満足度★★★★★
説明文にドキドキして
わたしの子どもは、きっと男の子だと思う。その子が歩き始めたら、ヒールのついた靴を履かせて、遠くに行けないようにしよう。大きくなったわたしの子どもが、わたしの頭をヒールで叩いて、わたしのことをすっかり忘れて、生きていってくれればいい。死ぬほどに幸せだった、バラ色の人生。
ワカル。ワカラナイ。分かる。いややっぱり分からない。
そんな不思議な感覚と独特の美しい雰囲気に惹かれ、二度目の小竹向原へ。
ネタバレBOX
舞台に足を踏み入れる。「セブンスター」のセットの、普遍的な幻想性のようなものは感じない。ありふれた生活空間の情景。と、横たわる男性ーーーの足には人目をひく赤いハイ・ヒール。奇妙さはあれ、心惹かれるかと訊かれるとこれまたわからない。あれこれ考えているうちに劇が始まる。

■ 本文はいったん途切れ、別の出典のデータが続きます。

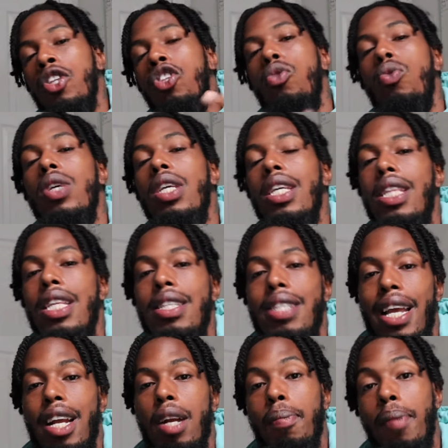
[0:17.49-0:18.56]
You can get these
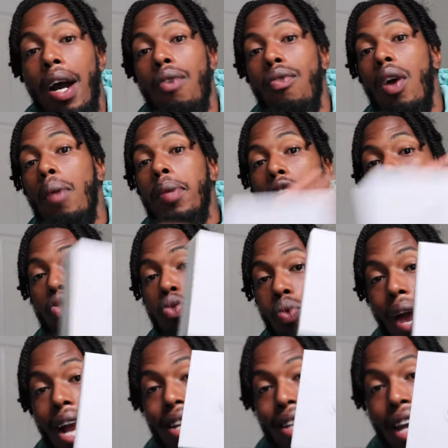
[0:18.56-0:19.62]
AirPod replicas
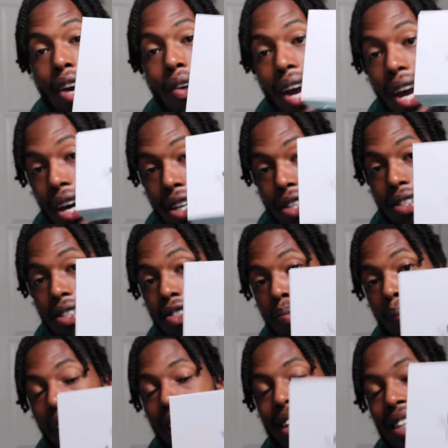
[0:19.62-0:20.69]
right now at hustlers
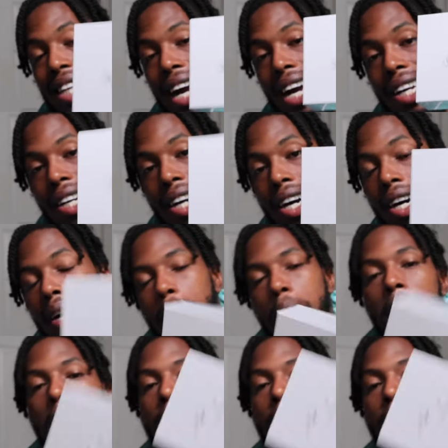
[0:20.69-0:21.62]
buy dot com.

だしてぇーーーーからの激しいミュージック、そして何事もなかったかのように始まる日常の一場面。何とも演劇的。イイ。
ドアから入ってくる女性、菊地さんが「フツウ」に映るのは亀山さんのいでたちがあまりにも強烈で美的で、物語性を持っていたからに違いない。そして女性が「フツウ」であればあるほど状況の異常性は真に迫って伝わってくる。銀の食器の上にはけばけばしい色の縫いぐるみ、これは何かの象徴だろうか。生々しさ…?弱肉強食、動物的な営み、そうとって差し支えないのであれば、この作品の肖像も自然と浮かんでくるのではないか。
ーー愛に束縛され、愛を束縛する、それがマンションのワンルームで繰り返される、それもまた運命に束縛されていること。マンションのワンルームとはまさしく胎内である。

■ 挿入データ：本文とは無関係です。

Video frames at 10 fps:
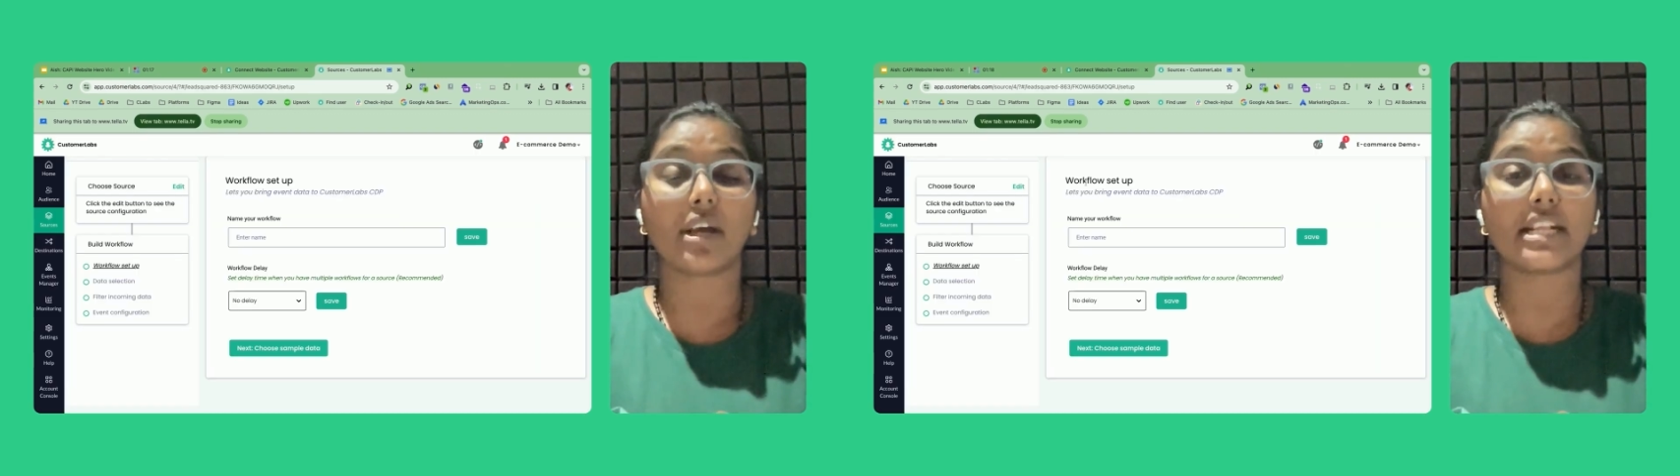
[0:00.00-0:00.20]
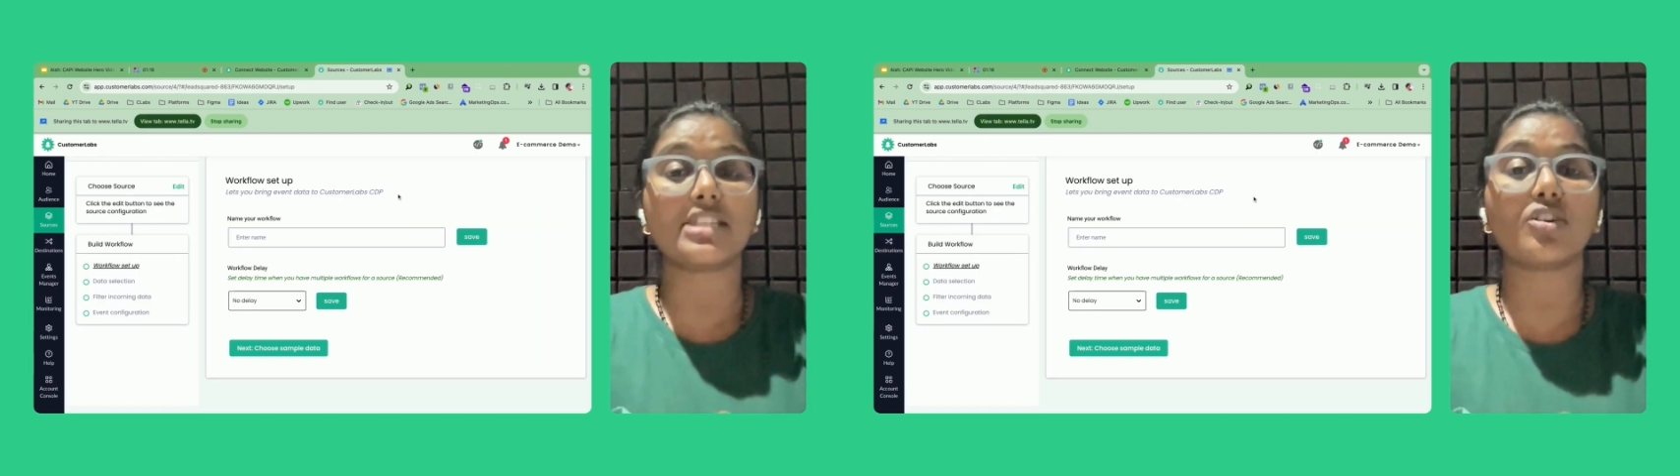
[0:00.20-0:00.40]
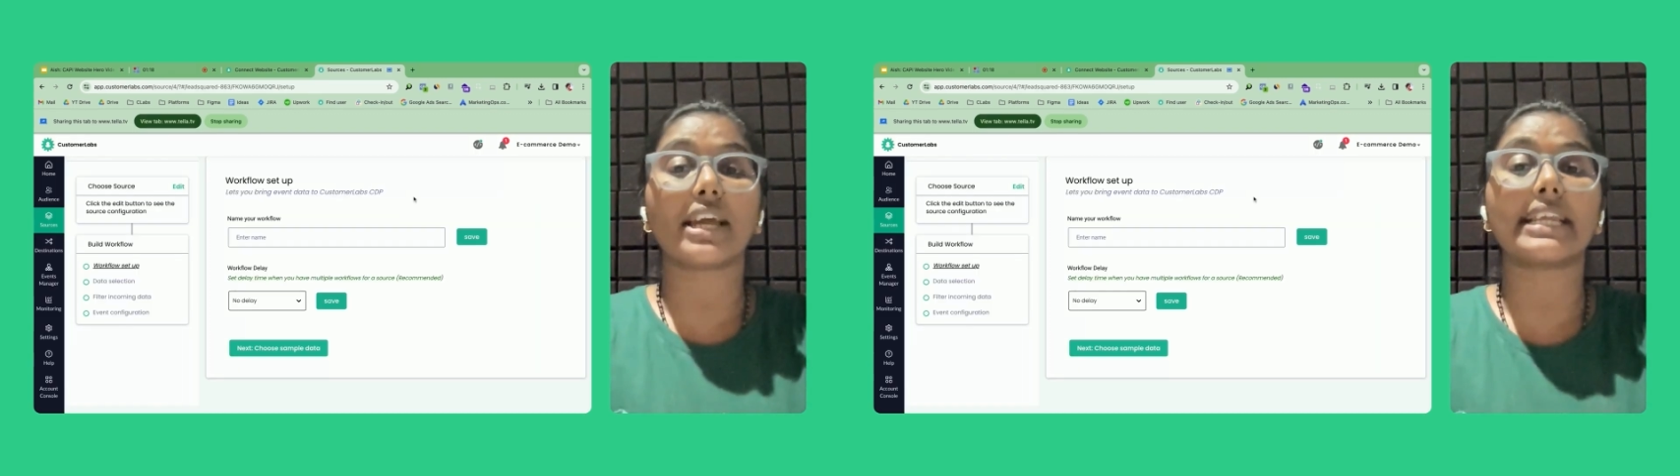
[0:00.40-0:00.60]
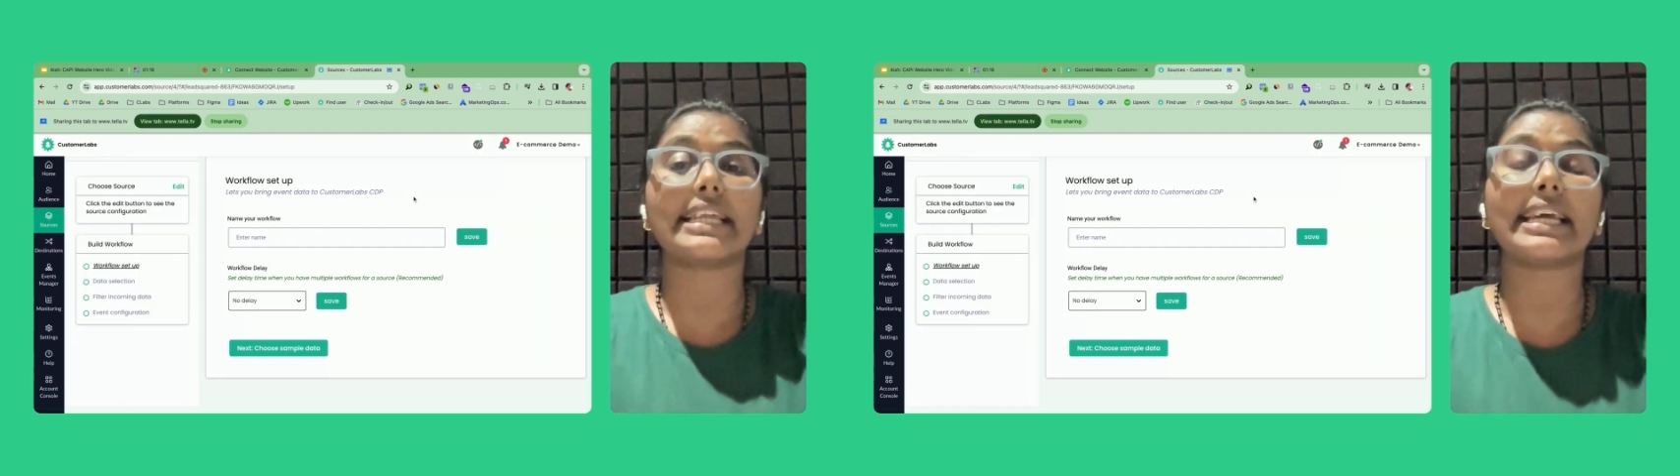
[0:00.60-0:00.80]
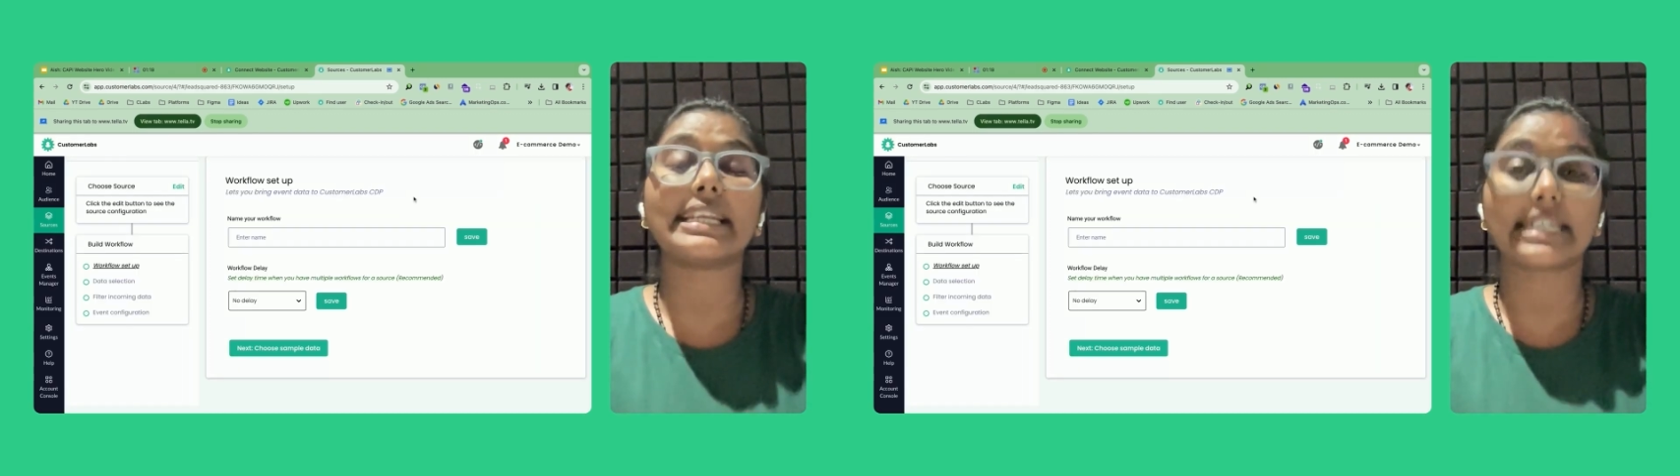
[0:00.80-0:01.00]
Or else you can
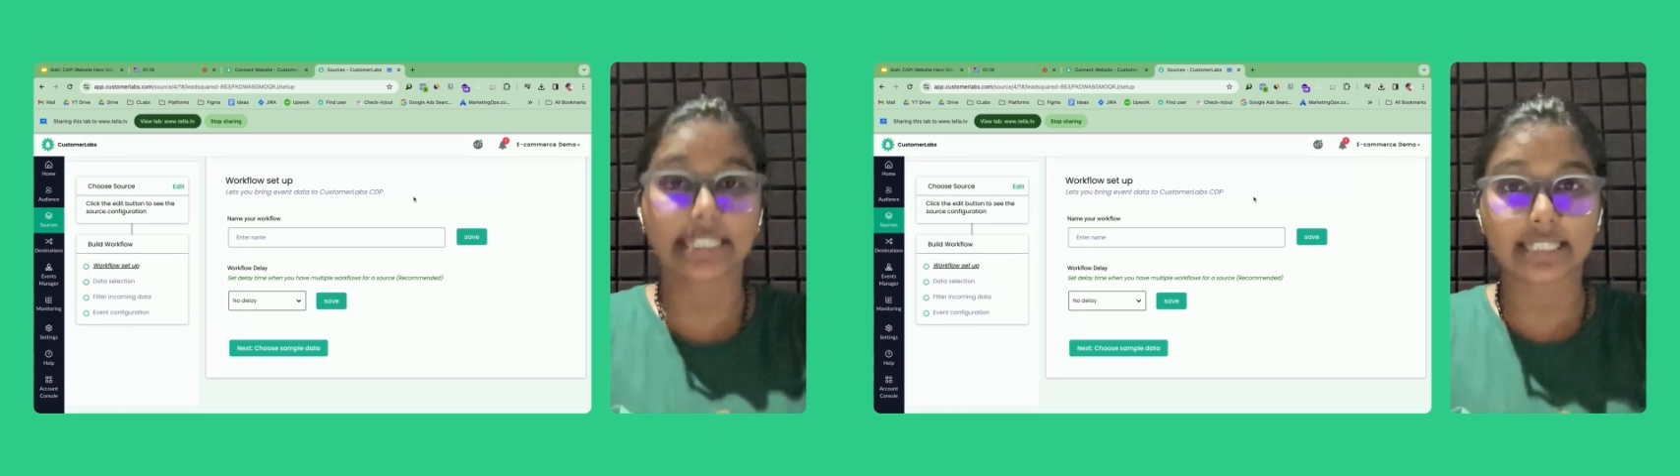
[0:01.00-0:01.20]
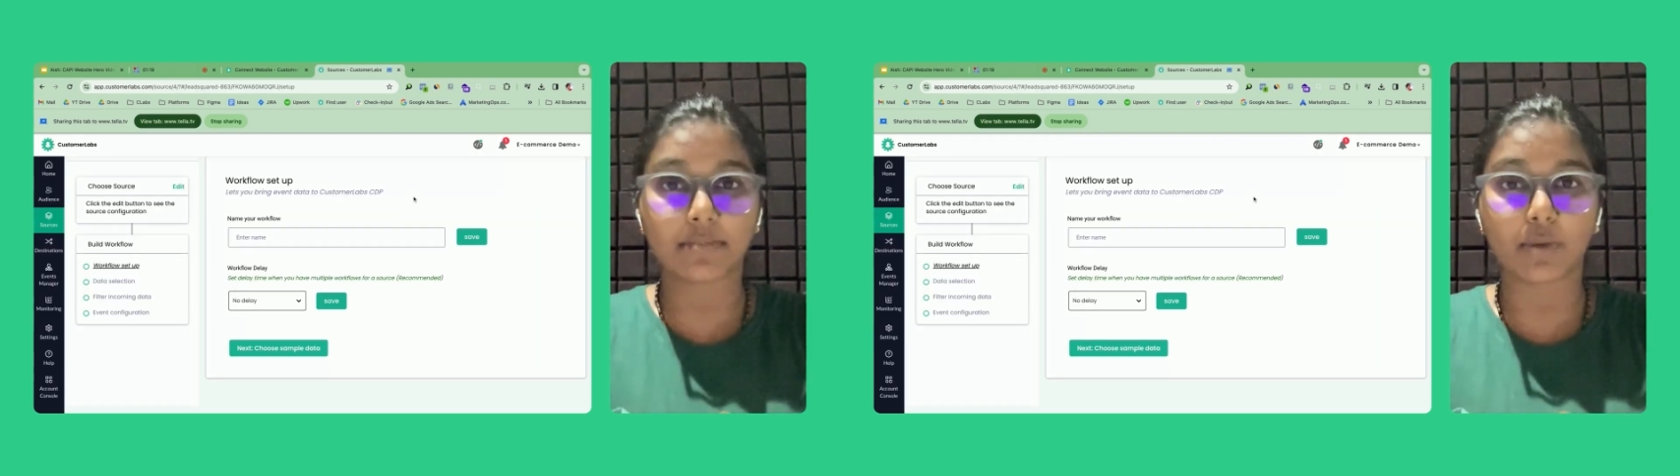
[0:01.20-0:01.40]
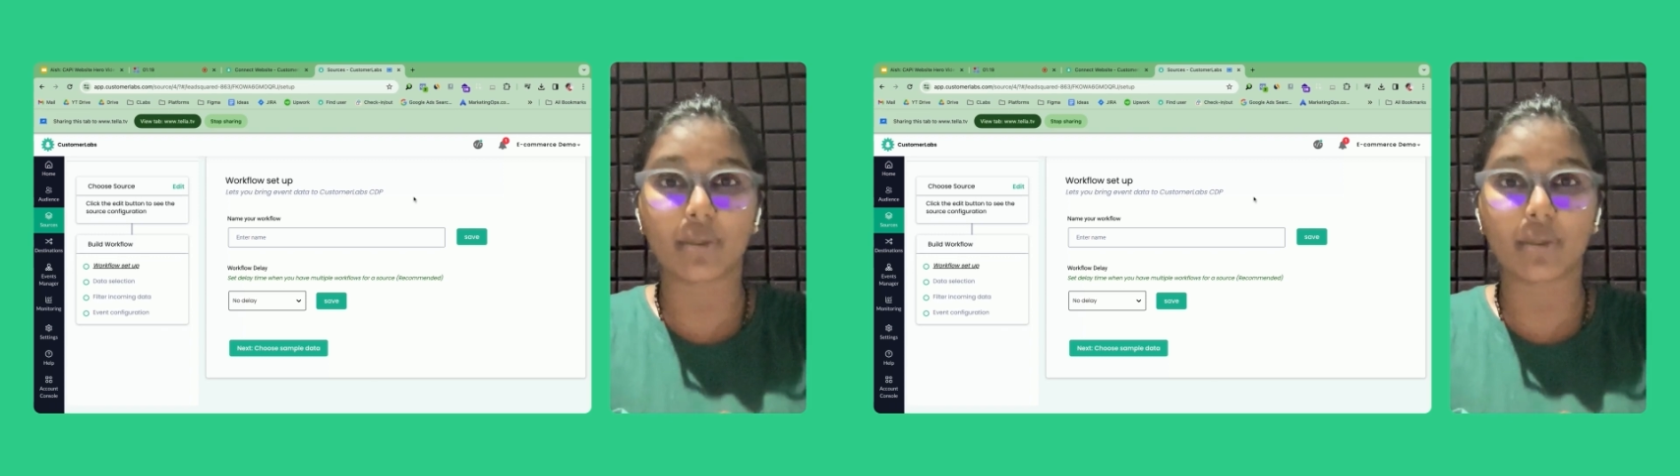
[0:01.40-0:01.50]
create custom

男はおそらく二度とは部屋には戻らない。そしてふたばは、子どもにわかばと名付けるのだろう。愛する男の約束に縛られて。
この何とも言えぬ肉迫感は噛めば噛むほど味が出て楽しいものだ。
けれど、そこに至るまでの流れが長かったようにも感じられる。
一向に動かない場面。男の感情はラストに近づくまで掴み難い。
説明文を台詞の中でほぼそのまま読み上げていたように感じてしまったのも少し残念。
とはいえ説明文の(わかばでありふたばの)思いのようなものはちゃんと垣間見えたような気がするし、ふたばちゃんの痛々しいまでの可愛らしい愛情にキュンときたので、今回の劇は大満足である。
個人的にはふたばちゃんのウエディング・ドレス姿が大好きだ。